Problem requirements: Output each entry that follows exactly. Images stay out.
#### Available data ####
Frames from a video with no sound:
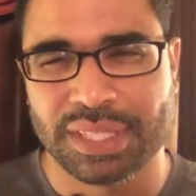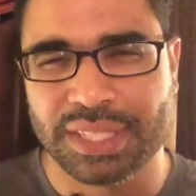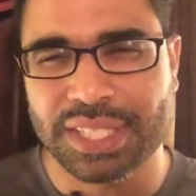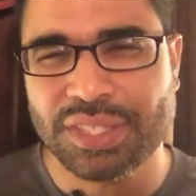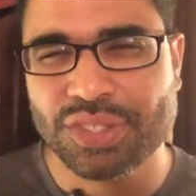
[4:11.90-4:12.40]

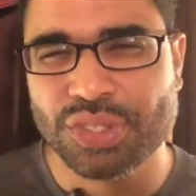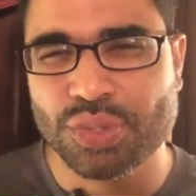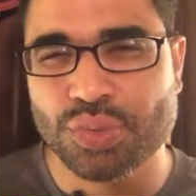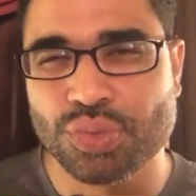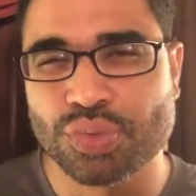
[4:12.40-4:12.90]
Did
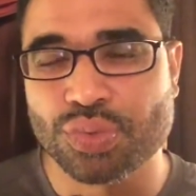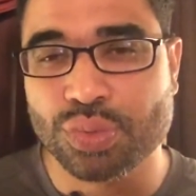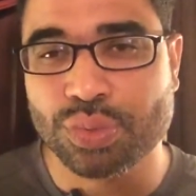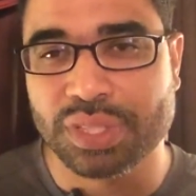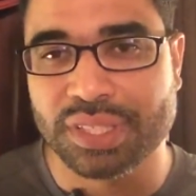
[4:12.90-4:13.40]
you
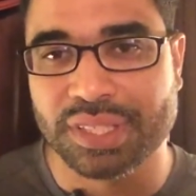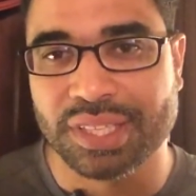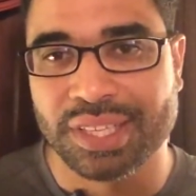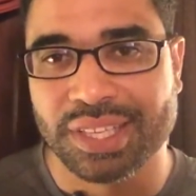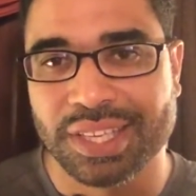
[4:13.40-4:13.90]
truly
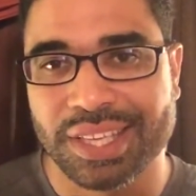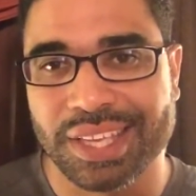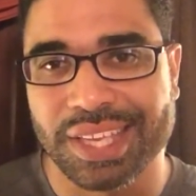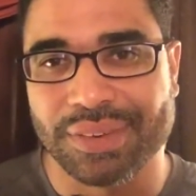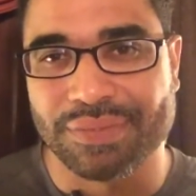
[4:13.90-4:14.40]

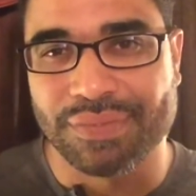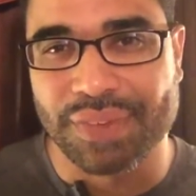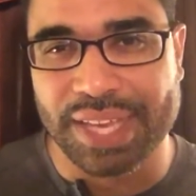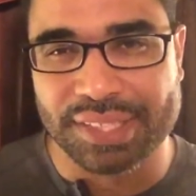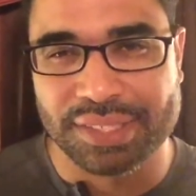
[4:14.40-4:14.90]

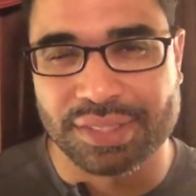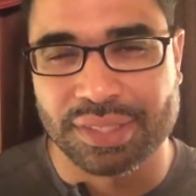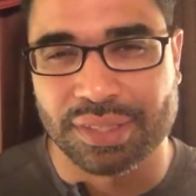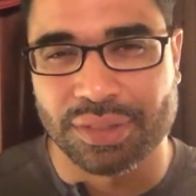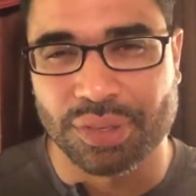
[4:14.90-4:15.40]
invest
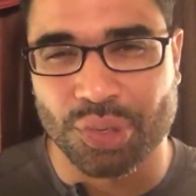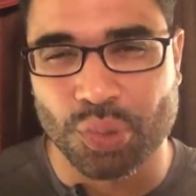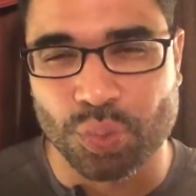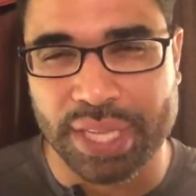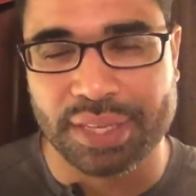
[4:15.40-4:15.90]
the
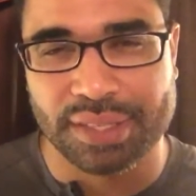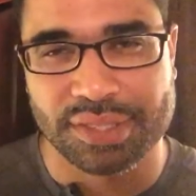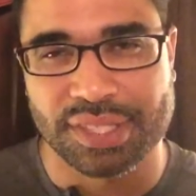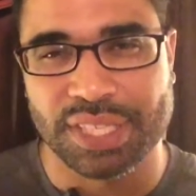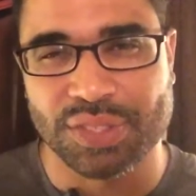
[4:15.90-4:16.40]

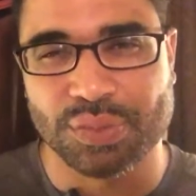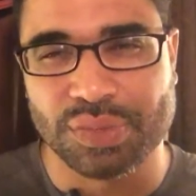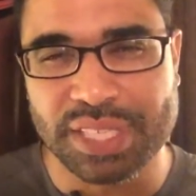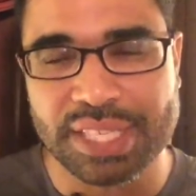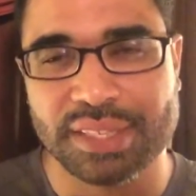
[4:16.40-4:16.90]
greatness and
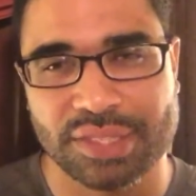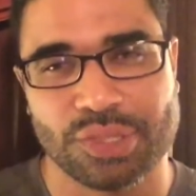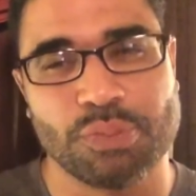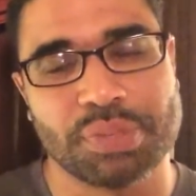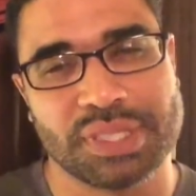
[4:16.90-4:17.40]
uniqueness
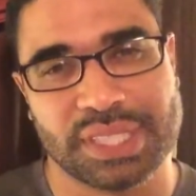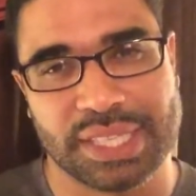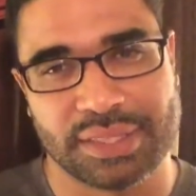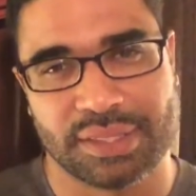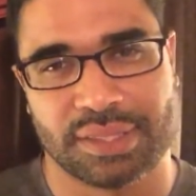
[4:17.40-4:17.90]
you
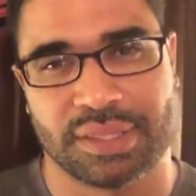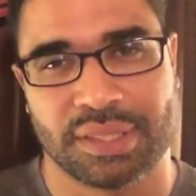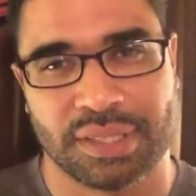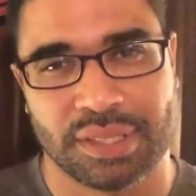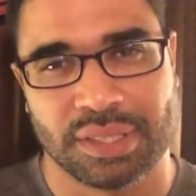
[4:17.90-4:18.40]
possess?
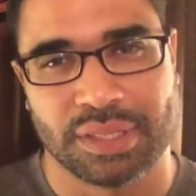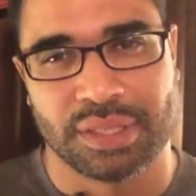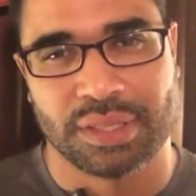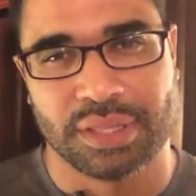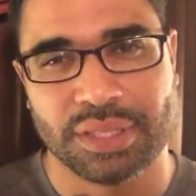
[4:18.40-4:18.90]

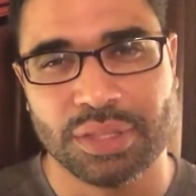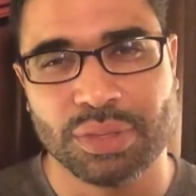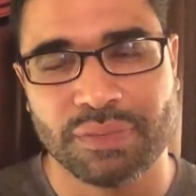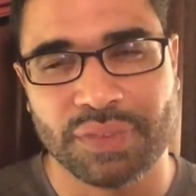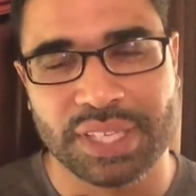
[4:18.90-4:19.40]
Did you
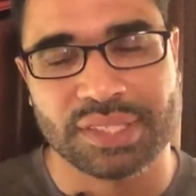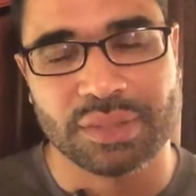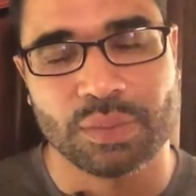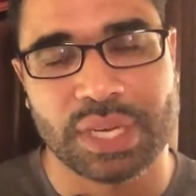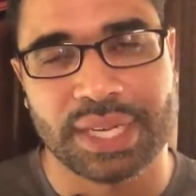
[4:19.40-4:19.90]
invest it
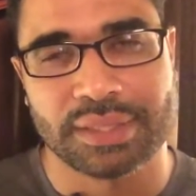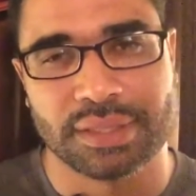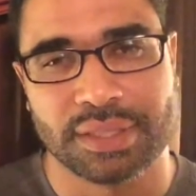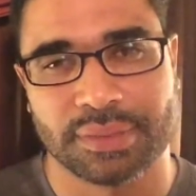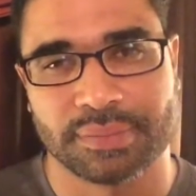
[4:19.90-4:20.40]

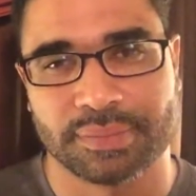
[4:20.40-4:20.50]
wisely?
####
Response:
Frames from a video with no sound:
[4:11.90-4:12.40]

[4:12.40-4:12.90]
Did
[4:12.90-4:13.40]
you
[4:13.40-4:13.90]
truly
[4:13.90-4:14.40]

[4:14.40-4:14.90]

[4:14.90-4:15.40]
invest
[4:15.40-4:15.90]
the
[4:15.90-4:16.40]

[4:16.40-4:16.90]
greatness and
[4:16.90-4:17.40]
uniqueness
[4:17.40-4:17.90]
you
[4:17.90-4:18.40]
possess?
[4:18.40-4:18.90]

[4:18.90-4:19.40]
Did you
[4:19.40-4:19.90]
invest it
[4:19.90-4:20.40]

[4:20.40-4:20.50]
wisely?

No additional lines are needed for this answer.